Seaborn offers several built-in themes to quickly change the look of your plots:

# Set different styles
sns.set_theme(style="whitegrid")  # Clean with grid
sns.set_theme(style="darkgrid")   # Dark background with grid
sns.set_theme(style="white")      # Plain white background
sns.set_theme(style="dark")       # Plain dark background
sns.set_theme(style="ticks")      # White with tick marks

# Set context for different use cases
sns.set_context("notebook")  # Default
sns.set_context("paper")     # Smaller elements
sns.set_context("talk")      # Larger elements for presentations
sns.set_context("poster")    # Even larger for posters

# Custom context scaling
sns.set_context("notebook", font_scale=1.5, rc={"lines.linewidth": 2.5})

Color Palettes

Color palettes are one of Seaborn's strongest features. You can use built-in palettes or create custom ones:

# Built-in color palettes
sns.color_palette("deep")      # Default palette
sns.color_palette("pastel")    # Soft colors
sns.color_palette("bright")    # Vivid colors
sns.color_palette("dark")      # Dark colors
sns.color_palette("colorblind") # Colorblind-friendly

# Sequential palettes (good for ordered data)
sns.color_palette("Blues")     # Single hue gradient
sns.color_palette("rocket")    # Multi-hue gradient

# Diverging palettes (good for data with a meaningful center)
sns.color_palette("coolwarm")  # Cool to warm
sns.color_palette("RdBu")      # Red to blue

# Custom palettes
custom_palette = ["#FF6B6B", "#4ECDC4", "#45B7D1", "#96CEB4", "#FFEAA7"]
sns.set_palette(custom_palette)

# Using palettes in plots
plt.figure(figsize=(10, 6))
sns.barplot(data=tips, x="day", y="total_bill", palette="Set2")
plt.title("Average Bill by Day with Custom Palette")
plt.show()

Distribution Plots

Histogram with KDE

# Basic histogram
sns.histplot(data=tips, x="total_bill")

# With KDE overlay
sns.histplot(data=tips, x="total_bill", kde=True, stat="density")

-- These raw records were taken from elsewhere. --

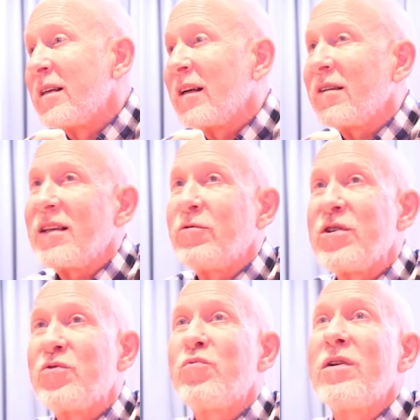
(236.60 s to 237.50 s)
Because they
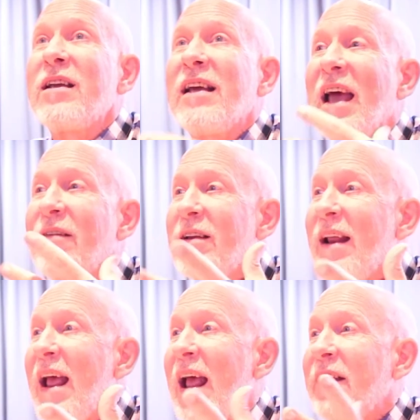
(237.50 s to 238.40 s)
just really haven't
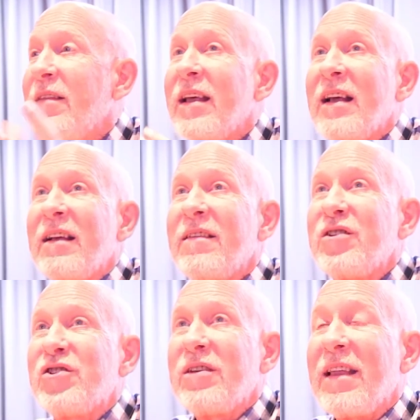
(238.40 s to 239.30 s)
had
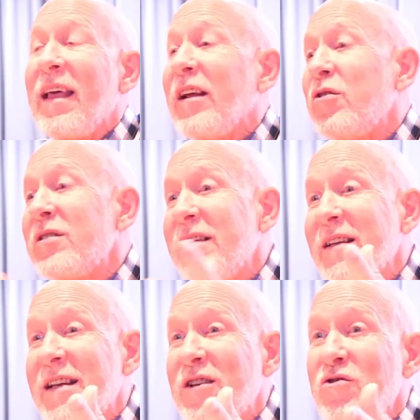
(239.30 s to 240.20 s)
usually the
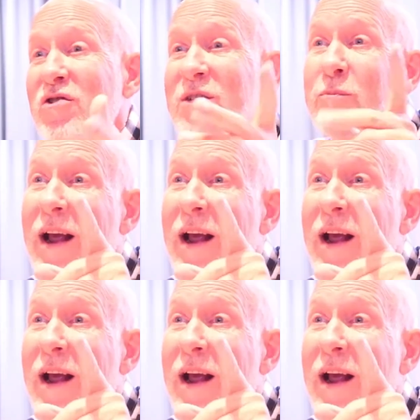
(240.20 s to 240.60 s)
teachers just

# Multiple variables with hue
sns.histplot(data=tips, x="total_bill", hue="time", multiple="stack")

# 2D histogram for bivariate data
sns.histplot(data=tips, x="total_bill", y="tip", bins=30)

KDE Plots

# Basic KDE
sns.kdeplot(data=tips, x="total_bill")

# Multiple distributions
sns.kdeplot(data=tips, x="total_bill", hue="time", fill=True)

# 2D KDE for bivariate relationships
sns.kdeplot(data=tips, x="total_bill", y="tip", levels=5)

# Cumulative distribution
sns.kdeplot(data=tips, x="total_bill", cumulative=True)

Categorical Plots

Seaborn excels at visualizing categorical data with various plot types:

# Strip plot - shows all points
sns.stripplot(data=tips, x="day", y="total_bill", hue="sex", dodge=True)

# Swarm plot - non-overlapping points
sns.swarmplot(data=tips, x="day", y="total_bill", hue="sex", dodge=True)

# Box plot - shows quartiles and outliers
sns.boxplot(data=tips, x="day", y="total_bill", hue="smoker")

# Violin plot - combines KDE and box plot
sns.violinplot(data=tips, x="day", y="total_bill", hue="sex", split=True)

# Bar plot - shows mean with error bars
sns.barplot(data=tips, x="day", y="total_bill", hue="sex", ci="sd")

# Count plot - shows counts of observations
sns.countplot(data=tips, x="day", hue="sex", palette="Set2")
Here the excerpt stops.